The performances were watched by large audiences who responded positively, despite the fact that the Car Park’s low ceilings make it quite a difficult space within which to work.

She will direct The Gondoliers at the Welsh College of Music and Drama in July. When I ask Polly about her ‘approach’ to directing, and how she judges the relationship between words, music and staging she is adamant that ‘theatre’ is fundamental: “it has to be dynamic, or there’s no point in spending so much on staging”; the dramatic pulse is essential and it’s important that the conductor sees it from that point-of-view too. “With well known operas, one has a responsibility to tell a story through a story”. She often adds ‘a text’ around the operatic text, providing a context which creates a clear reality and brings the work closer to the audience, aiming to blur the boundaries between the audience and the stage. I remark that this seems to me a perfect description of Polly’s 2018 production of Dido and Aeneas with Blackheath Hall’s Community Opera.

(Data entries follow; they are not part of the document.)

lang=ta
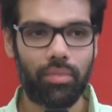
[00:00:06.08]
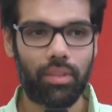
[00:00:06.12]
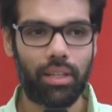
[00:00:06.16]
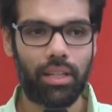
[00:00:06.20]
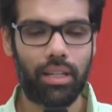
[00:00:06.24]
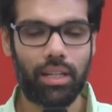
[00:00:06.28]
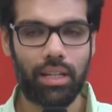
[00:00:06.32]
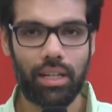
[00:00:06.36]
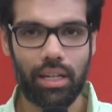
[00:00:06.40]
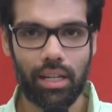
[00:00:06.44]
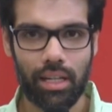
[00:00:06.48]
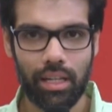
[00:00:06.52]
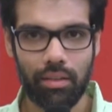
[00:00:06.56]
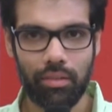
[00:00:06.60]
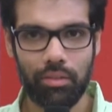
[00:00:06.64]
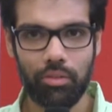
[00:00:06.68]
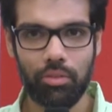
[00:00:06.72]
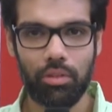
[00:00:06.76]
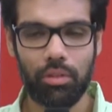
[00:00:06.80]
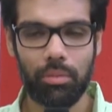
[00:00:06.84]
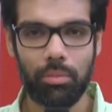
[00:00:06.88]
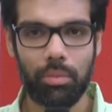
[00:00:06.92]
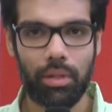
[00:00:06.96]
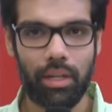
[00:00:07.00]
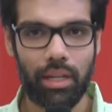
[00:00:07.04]
கெரியரில்
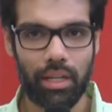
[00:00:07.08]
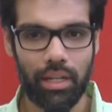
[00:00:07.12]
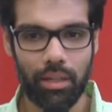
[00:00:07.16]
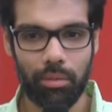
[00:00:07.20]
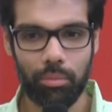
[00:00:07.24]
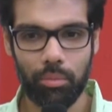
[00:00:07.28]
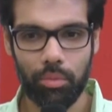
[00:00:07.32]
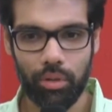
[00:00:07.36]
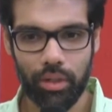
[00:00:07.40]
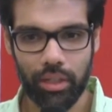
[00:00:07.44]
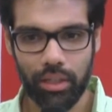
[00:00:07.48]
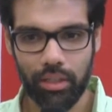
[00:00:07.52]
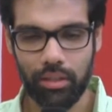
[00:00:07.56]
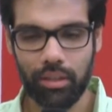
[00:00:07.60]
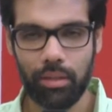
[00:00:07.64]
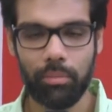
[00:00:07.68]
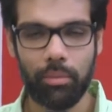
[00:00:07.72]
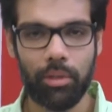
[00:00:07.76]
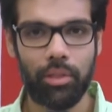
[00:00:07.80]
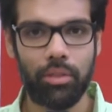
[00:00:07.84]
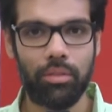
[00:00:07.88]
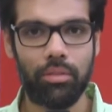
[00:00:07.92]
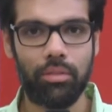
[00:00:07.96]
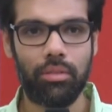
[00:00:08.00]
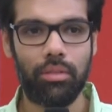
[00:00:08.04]
வந்து ஒரு பிரேக்கிங் பாயிண்ட்
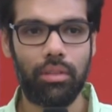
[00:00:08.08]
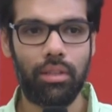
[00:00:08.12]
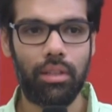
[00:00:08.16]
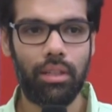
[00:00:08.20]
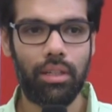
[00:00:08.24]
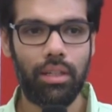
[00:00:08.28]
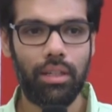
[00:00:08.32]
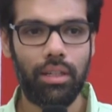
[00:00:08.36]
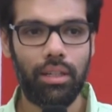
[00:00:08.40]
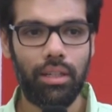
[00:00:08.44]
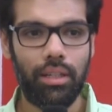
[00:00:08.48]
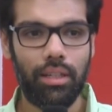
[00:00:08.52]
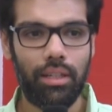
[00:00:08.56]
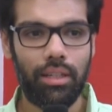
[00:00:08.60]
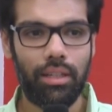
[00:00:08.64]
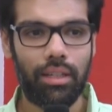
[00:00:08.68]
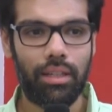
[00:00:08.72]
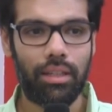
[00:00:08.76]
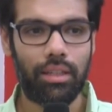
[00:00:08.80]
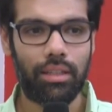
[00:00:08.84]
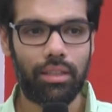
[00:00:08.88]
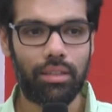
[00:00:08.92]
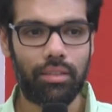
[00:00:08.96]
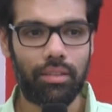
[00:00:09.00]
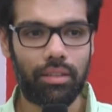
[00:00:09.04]
அமையும்
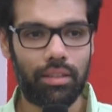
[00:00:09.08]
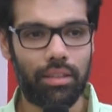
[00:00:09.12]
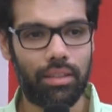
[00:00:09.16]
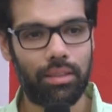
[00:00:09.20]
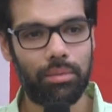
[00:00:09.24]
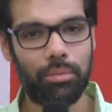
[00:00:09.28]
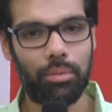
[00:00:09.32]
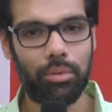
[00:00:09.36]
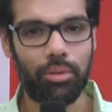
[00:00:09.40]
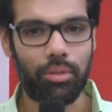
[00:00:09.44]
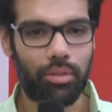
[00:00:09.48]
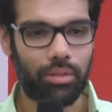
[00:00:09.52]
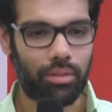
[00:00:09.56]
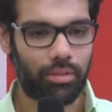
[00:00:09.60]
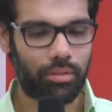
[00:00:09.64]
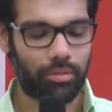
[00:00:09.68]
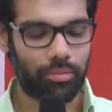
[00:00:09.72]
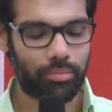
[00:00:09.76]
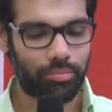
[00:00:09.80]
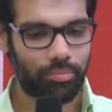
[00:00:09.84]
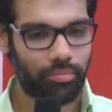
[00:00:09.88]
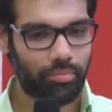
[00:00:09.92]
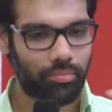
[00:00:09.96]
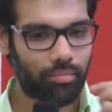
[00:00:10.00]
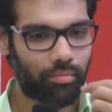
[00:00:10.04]
அது வந்து இப்போ ஒரு
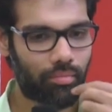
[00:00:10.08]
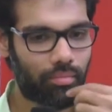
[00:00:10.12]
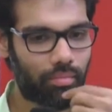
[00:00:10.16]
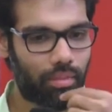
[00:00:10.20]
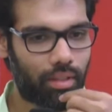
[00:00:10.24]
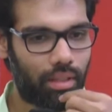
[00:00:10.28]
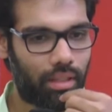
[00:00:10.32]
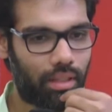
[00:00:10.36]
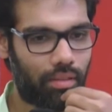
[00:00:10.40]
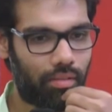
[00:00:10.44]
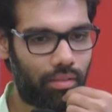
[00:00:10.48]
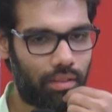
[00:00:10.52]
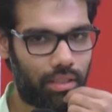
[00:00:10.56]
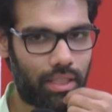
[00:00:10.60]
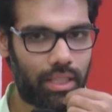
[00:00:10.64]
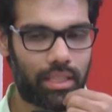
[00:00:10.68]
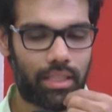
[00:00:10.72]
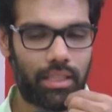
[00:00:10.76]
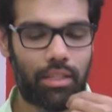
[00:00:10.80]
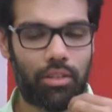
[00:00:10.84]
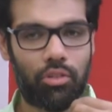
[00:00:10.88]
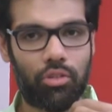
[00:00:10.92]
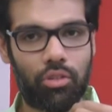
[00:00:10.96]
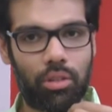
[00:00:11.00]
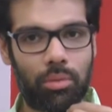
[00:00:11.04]
விஜய்
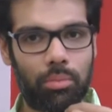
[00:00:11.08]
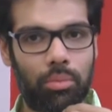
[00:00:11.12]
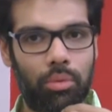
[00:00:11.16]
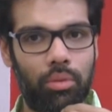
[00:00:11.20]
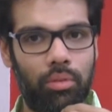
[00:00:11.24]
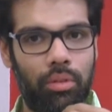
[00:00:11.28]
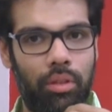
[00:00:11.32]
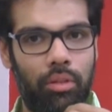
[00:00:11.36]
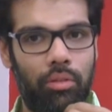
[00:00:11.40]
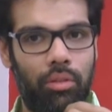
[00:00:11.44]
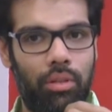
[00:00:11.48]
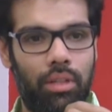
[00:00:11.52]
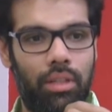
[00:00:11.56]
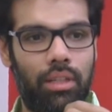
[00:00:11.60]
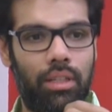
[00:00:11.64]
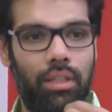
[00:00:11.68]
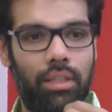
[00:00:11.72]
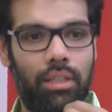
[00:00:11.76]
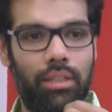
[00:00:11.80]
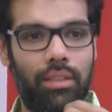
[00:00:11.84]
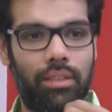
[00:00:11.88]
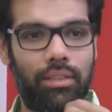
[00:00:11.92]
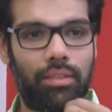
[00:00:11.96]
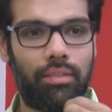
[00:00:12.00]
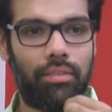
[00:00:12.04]
சாருக்கு ஒரு பூவே
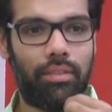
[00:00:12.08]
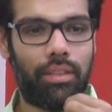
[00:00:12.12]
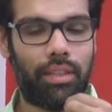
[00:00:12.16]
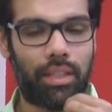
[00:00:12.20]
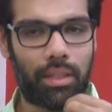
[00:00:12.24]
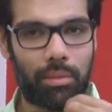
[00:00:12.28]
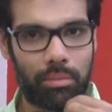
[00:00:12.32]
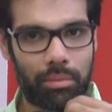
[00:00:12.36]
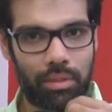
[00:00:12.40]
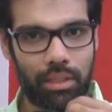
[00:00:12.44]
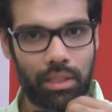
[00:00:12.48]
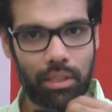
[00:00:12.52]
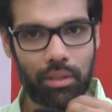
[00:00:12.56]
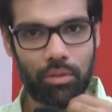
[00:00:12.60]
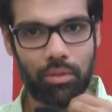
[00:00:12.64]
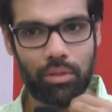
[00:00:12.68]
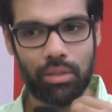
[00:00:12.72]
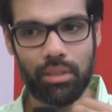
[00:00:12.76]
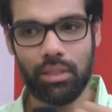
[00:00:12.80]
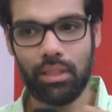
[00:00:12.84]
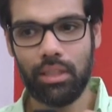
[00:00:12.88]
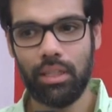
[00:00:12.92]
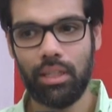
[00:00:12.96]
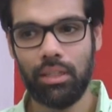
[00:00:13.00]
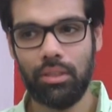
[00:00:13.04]
உனக்காக விக்ரம் சாருக்கு
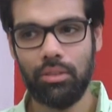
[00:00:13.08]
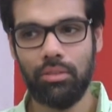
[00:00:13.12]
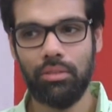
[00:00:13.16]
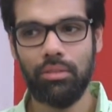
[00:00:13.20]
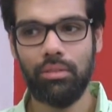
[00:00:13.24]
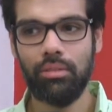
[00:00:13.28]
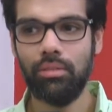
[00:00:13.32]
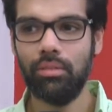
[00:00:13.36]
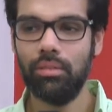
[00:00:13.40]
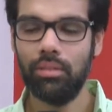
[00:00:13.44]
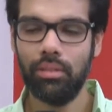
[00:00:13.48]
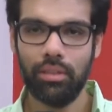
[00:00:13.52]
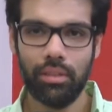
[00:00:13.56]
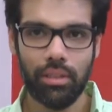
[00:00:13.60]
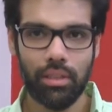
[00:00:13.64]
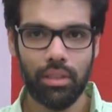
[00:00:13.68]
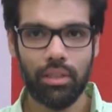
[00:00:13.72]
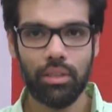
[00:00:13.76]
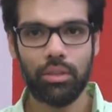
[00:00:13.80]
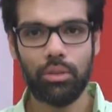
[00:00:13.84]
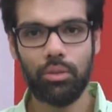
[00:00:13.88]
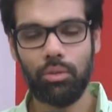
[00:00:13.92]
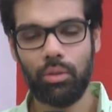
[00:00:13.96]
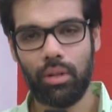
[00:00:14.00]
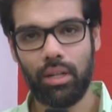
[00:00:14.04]
ஒரு சேது
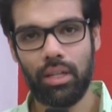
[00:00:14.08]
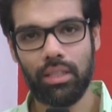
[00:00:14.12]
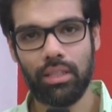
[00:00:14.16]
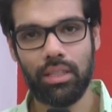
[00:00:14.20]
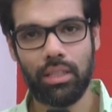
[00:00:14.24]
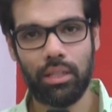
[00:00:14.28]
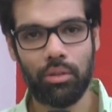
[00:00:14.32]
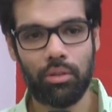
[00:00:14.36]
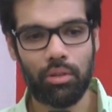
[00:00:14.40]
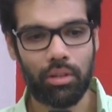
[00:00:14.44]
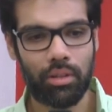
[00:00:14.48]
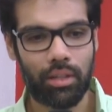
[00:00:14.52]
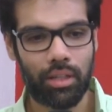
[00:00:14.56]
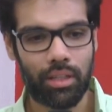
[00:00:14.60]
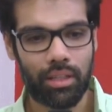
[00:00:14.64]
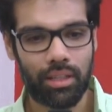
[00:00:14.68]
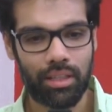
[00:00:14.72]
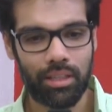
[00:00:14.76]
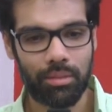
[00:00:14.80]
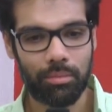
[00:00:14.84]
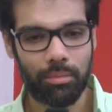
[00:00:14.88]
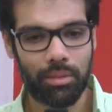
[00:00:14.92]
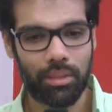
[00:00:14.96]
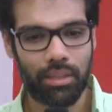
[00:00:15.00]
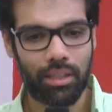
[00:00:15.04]
சூர்யா சாருக்கு ஒரு
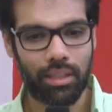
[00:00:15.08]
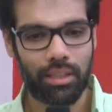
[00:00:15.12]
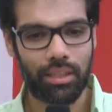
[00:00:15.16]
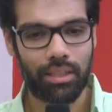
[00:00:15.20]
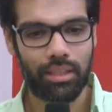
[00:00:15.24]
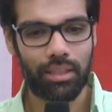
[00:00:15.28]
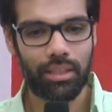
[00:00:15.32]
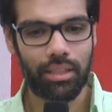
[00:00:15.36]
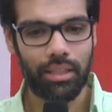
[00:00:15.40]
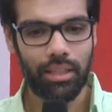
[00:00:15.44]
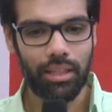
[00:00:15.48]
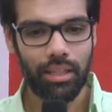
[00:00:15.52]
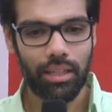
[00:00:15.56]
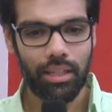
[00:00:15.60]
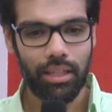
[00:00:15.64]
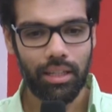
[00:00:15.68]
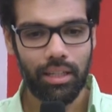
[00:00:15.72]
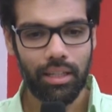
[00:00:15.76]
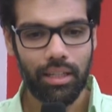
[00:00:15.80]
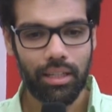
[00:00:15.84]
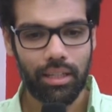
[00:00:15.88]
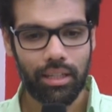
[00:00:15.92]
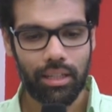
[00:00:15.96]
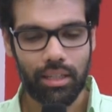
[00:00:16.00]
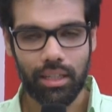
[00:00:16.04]
நந்தா மாதிரி
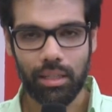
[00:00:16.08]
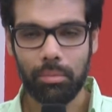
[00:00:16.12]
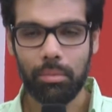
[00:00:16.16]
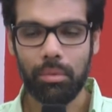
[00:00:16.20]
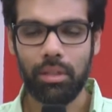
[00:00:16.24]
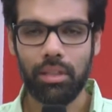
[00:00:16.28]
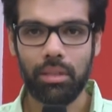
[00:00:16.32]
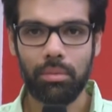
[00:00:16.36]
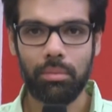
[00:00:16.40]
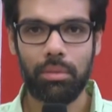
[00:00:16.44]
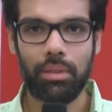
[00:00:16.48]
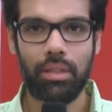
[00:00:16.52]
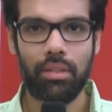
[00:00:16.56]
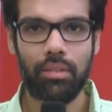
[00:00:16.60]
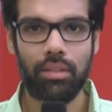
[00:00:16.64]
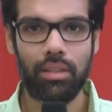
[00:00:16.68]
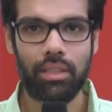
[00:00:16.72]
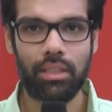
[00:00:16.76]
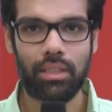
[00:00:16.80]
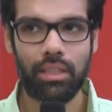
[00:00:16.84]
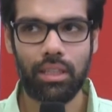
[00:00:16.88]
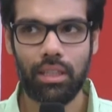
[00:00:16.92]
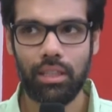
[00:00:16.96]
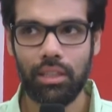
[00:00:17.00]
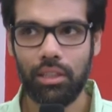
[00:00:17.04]
கண்டிப்பாக இந்த படம்
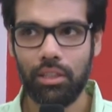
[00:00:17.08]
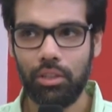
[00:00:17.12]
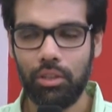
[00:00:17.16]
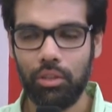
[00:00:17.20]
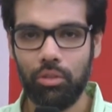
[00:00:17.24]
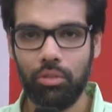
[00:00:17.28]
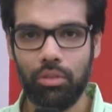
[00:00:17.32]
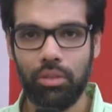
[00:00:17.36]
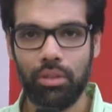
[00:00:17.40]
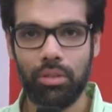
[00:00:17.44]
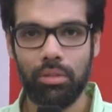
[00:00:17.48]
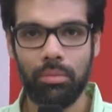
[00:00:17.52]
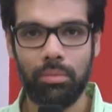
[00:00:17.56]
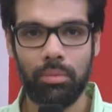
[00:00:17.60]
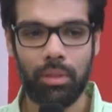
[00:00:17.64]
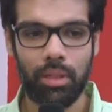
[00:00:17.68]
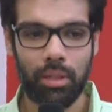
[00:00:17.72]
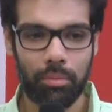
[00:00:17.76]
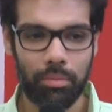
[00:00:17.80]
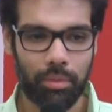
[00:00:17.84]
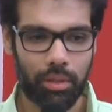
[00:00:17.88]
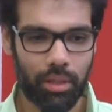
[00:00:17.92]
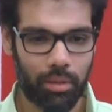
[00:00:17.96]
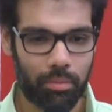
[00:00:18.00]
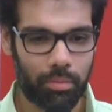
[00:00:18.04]
வந்து சாந்தனுக்கு ஒரு
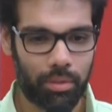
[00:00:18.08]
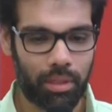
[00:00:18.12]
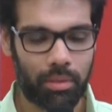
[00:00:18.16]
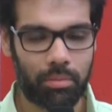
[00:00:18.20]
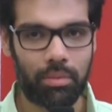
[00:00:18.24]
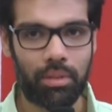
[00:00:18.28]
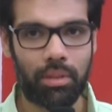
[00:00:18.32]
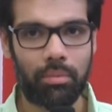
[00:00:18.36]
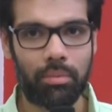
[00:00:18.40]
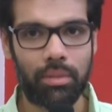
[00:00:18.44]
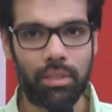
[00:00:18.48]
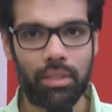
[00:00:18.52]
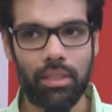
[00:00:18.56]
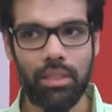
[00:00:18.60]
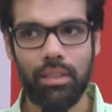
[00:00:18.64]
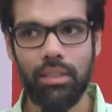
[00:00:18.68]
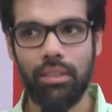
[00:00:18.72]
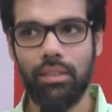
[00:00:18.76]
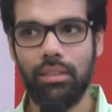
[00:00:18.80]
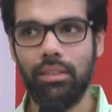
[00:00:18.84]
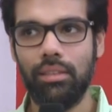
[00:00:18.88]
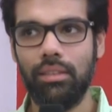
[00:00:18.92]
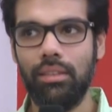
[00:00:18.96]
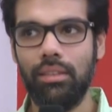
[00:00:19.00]
மிகப்பெரிய படமாக அமைஞ்சிருக்கு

As our conversation draws to a close, Polly remarks, somewhat wryly, that she doesn’t get asked to direct that many ‘classic’ operas: “I usually get the weirder projects.” But, next summer will see her make her directorial debut at Longborough, presenting Monteverdi’s The Return of Ulysses, with Tom Randle in the title role, conducted by Robert Howarth. She’s not willing to offer any clues as to her plans at this stage. But, I come away from our lively, warm and interesting discussion reflecting on one particular comment by Polly: “Sometimes it’s interesting for a director to oppose what the music is doing. It depends upon the piece and the concept.”

Longborough Festival Opera 2019 opens on 5th June. The full 2020 Festival programme has now been announced.